In October 2019 the Patpong Museum opened in Patpong Soi 2, housing a collection of art, antiques and displays covering 70 years of Patpong's history. The privately owned museum was located on the 2nd floor of building 5 opposite Foodland supermarket and below Black Pagoda. Patpong Museum closed as of May 2023.

==In media==
A number of Western films have scenes filmed in Patpong. In The Deer Hunter (1978), Patpong was used to evoke Saigon's nightlife during the Vietnam War.
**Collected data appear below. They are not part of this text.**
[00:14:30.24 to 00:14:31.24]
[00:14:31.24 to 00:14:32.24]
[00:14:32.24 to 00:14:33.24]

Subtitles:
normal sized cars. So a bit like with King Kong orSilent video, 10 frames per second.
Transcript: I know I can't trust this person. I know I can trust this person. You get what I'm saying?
The final part of the musical Miss Saigon (1989) is set in the Patpong bar scene.

In Swimming to Cambodia, Spalding Gray discussed the red light district of Patpong and its prostitutes, saying there wasn't much else to see in Bangkok save the Gold Buddha during the day and the whorehouses at night.

The song Welcome to Thailand from the 1987 studio album of the same name by the Thai rock band Carabao contains the lyrics: "Tom, Tom, where you go last night? [...] I love Mueang Thai, I like Patpong. The song complains that Farang tourists (Westerners) are often attracted to the sleazy side of Thailand, specifically Patpong and Pattaya.
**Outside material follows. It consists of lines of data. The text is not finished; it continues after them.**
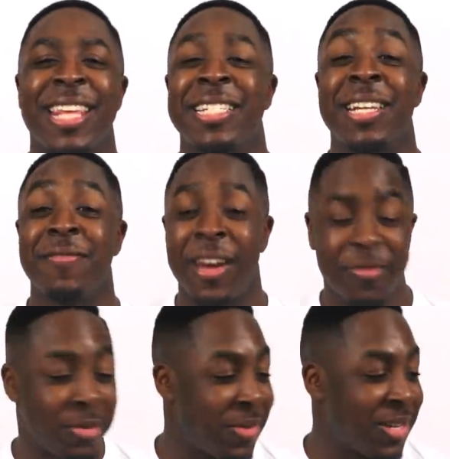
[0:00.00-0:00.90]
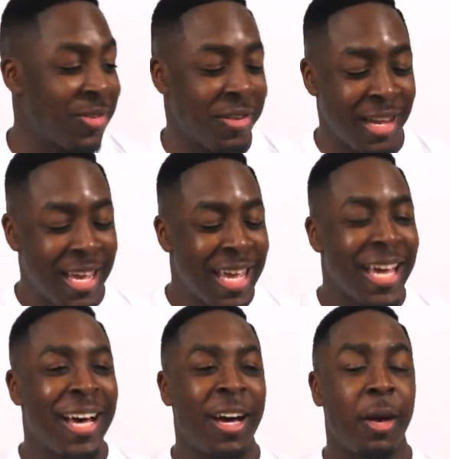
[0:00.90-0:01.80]
that's not the fivefold ministry,
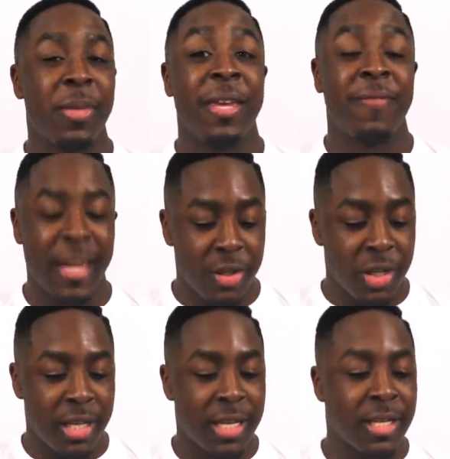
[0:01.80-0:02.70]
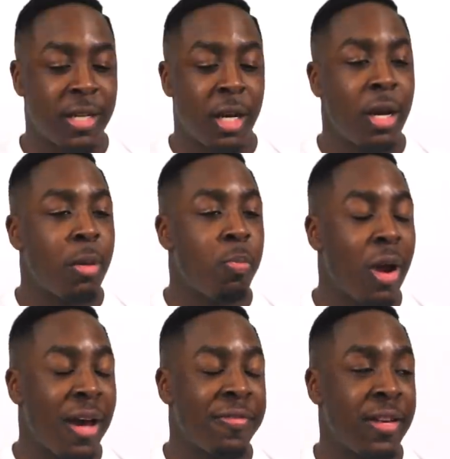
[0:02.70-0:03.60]
um, evangelist,
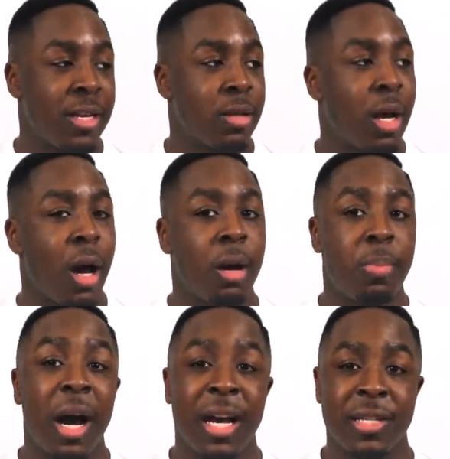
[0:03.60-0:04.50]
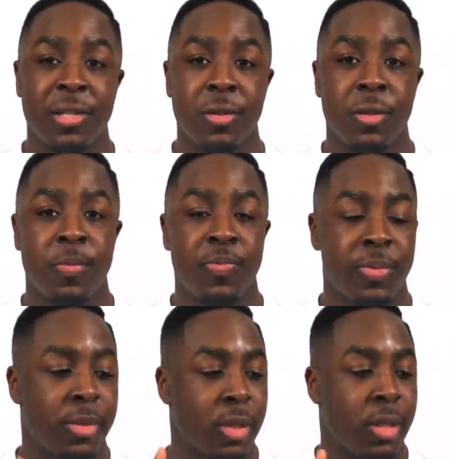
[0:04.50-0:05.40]
prophet, apostle,
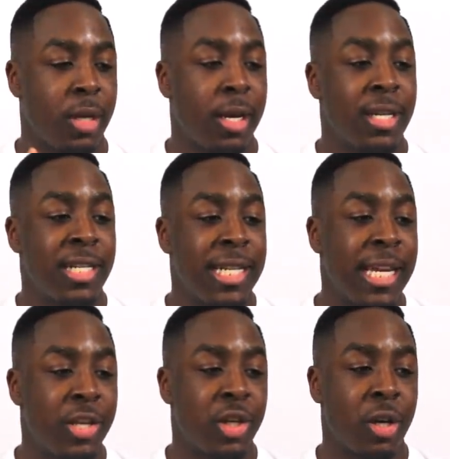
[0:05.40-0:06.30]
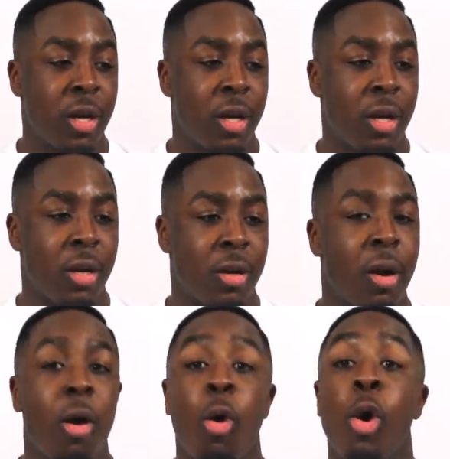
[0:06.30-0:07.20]
teacher,
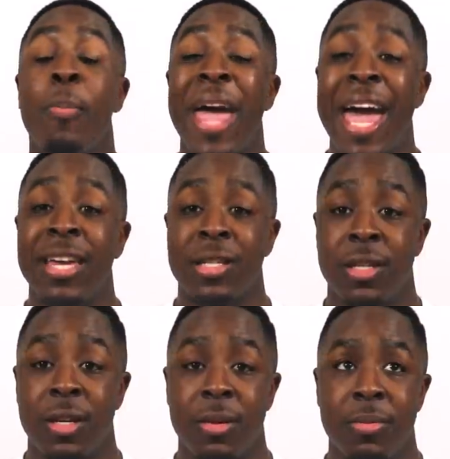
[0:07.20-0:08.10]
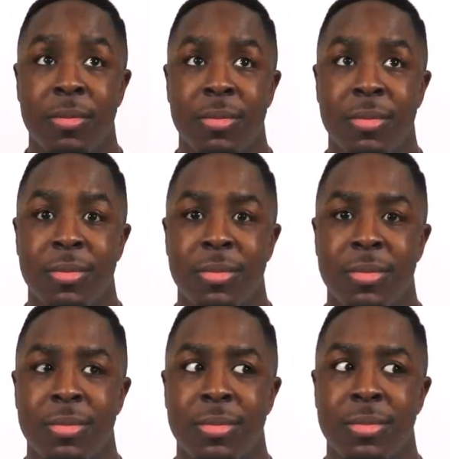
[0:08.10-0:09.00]
or pastor.
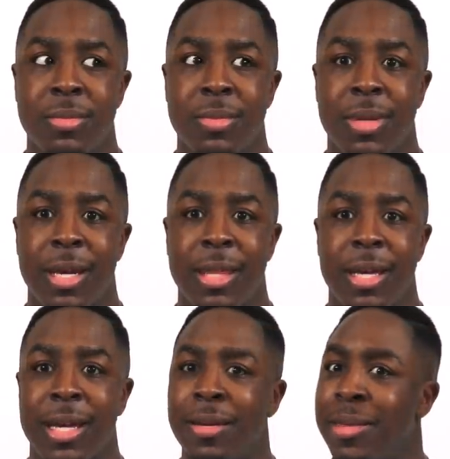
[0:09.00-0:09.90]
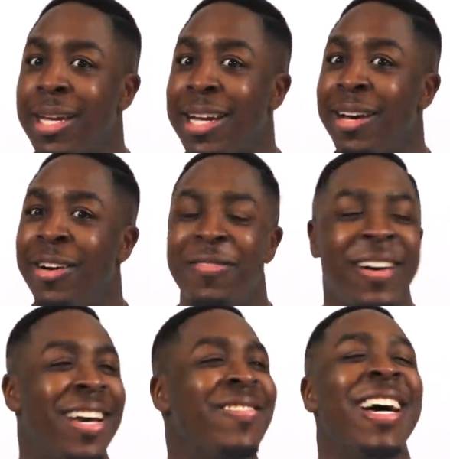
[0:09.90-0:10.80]
I think I, think I got all
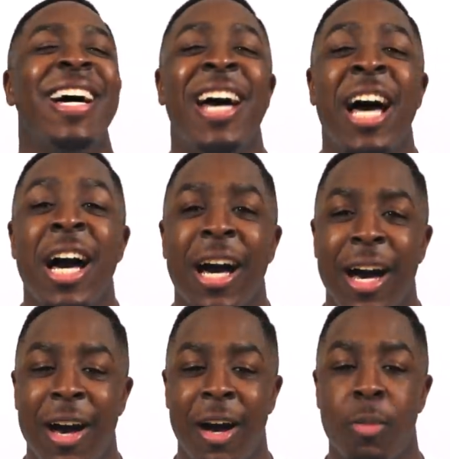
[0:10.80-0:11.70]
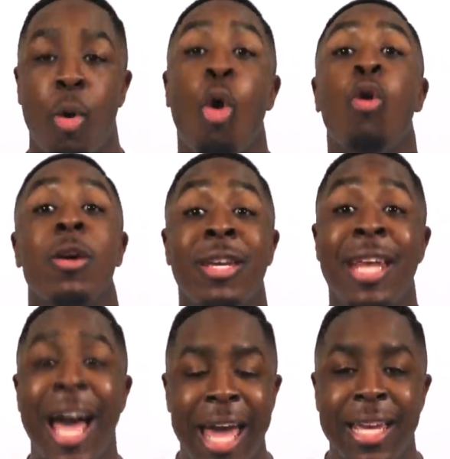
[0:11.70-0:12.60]
five. um, or
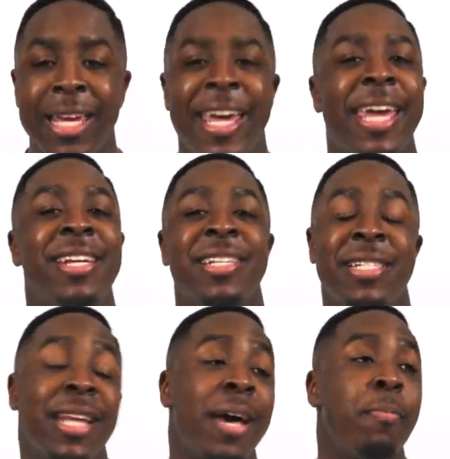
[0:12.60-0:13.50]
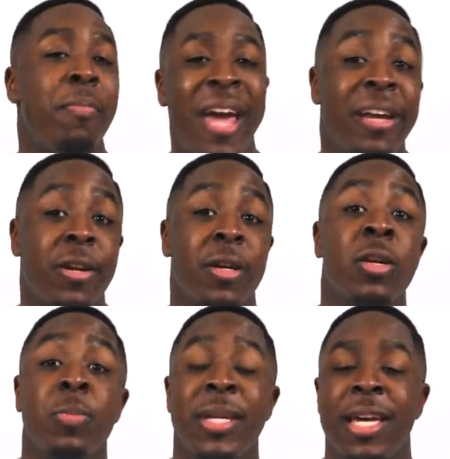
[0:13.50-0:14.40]
not. It does not matter
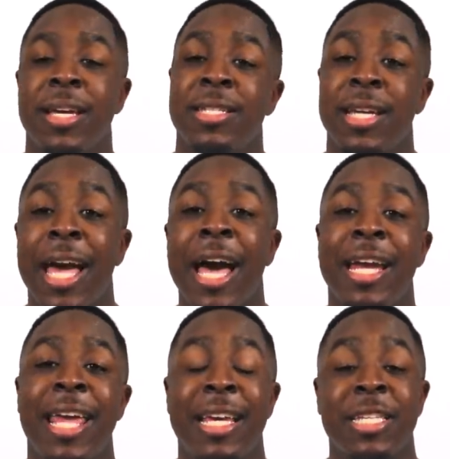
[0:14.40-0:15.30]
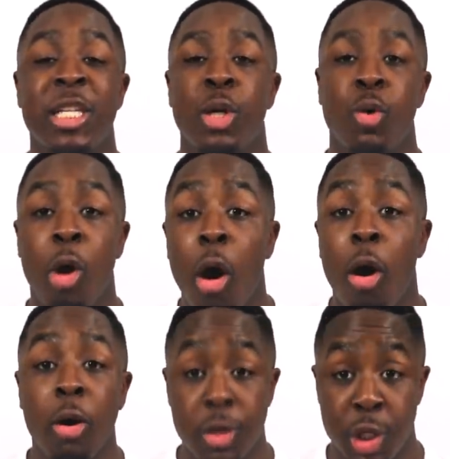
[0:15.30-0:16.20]
because God has still
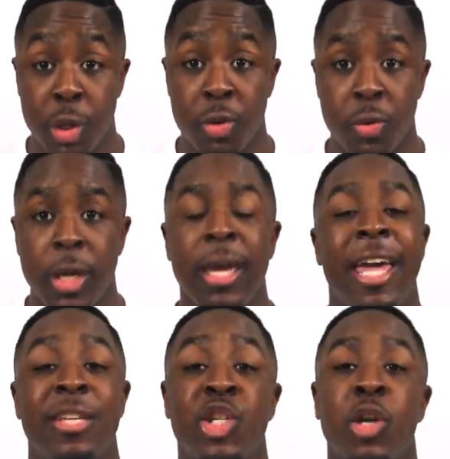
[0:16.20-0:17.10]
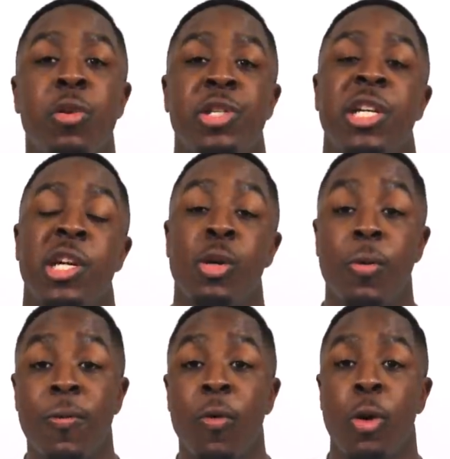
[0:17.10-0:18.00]
called you and chosen
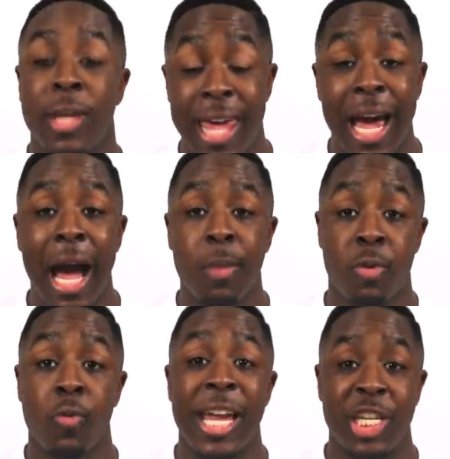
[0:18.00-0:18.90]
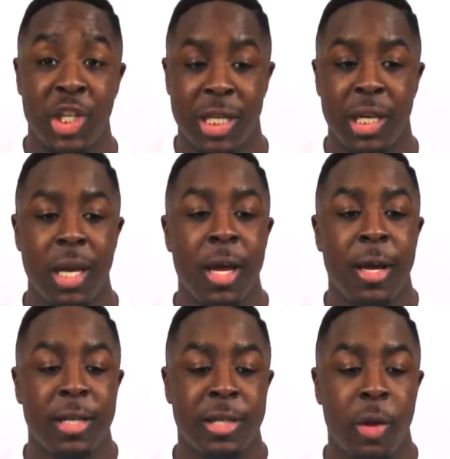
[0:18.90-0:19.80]
you for that operation.
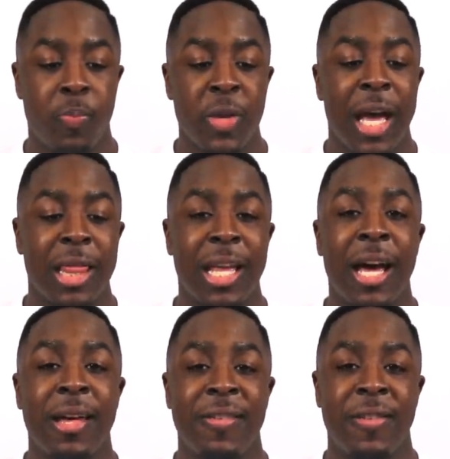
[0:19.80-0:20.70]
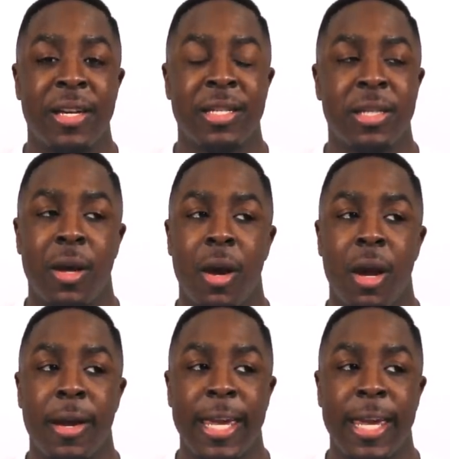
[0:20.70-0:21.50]
So a lot of us are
The movie Baraka features several shots of strippers in Patpong.

The 1994 book Patpong Sisters: An American Woman's View of the Bangkok Sex World by Cleo Odzer describes the experiences of an anthropologist doing field research in Thailand.

Patpong: Bangkok's Twilight Zone (2001, by Nick Nostitz) is a photographic depiction of aspects of the Patpong night life.

The 2008 book Ladyboys: The Secret World of Thailand's Third Gender paints a portrait of Thailand's kathoeys.

Patpong opera is a collection of songs written by Kevin Wood, manager of Radio City, to tunes of modern rock songs. Together they tell the story of the people in Patpong.

Patpong serves as part of the setting in Tom Robbins' book Villa Incognito.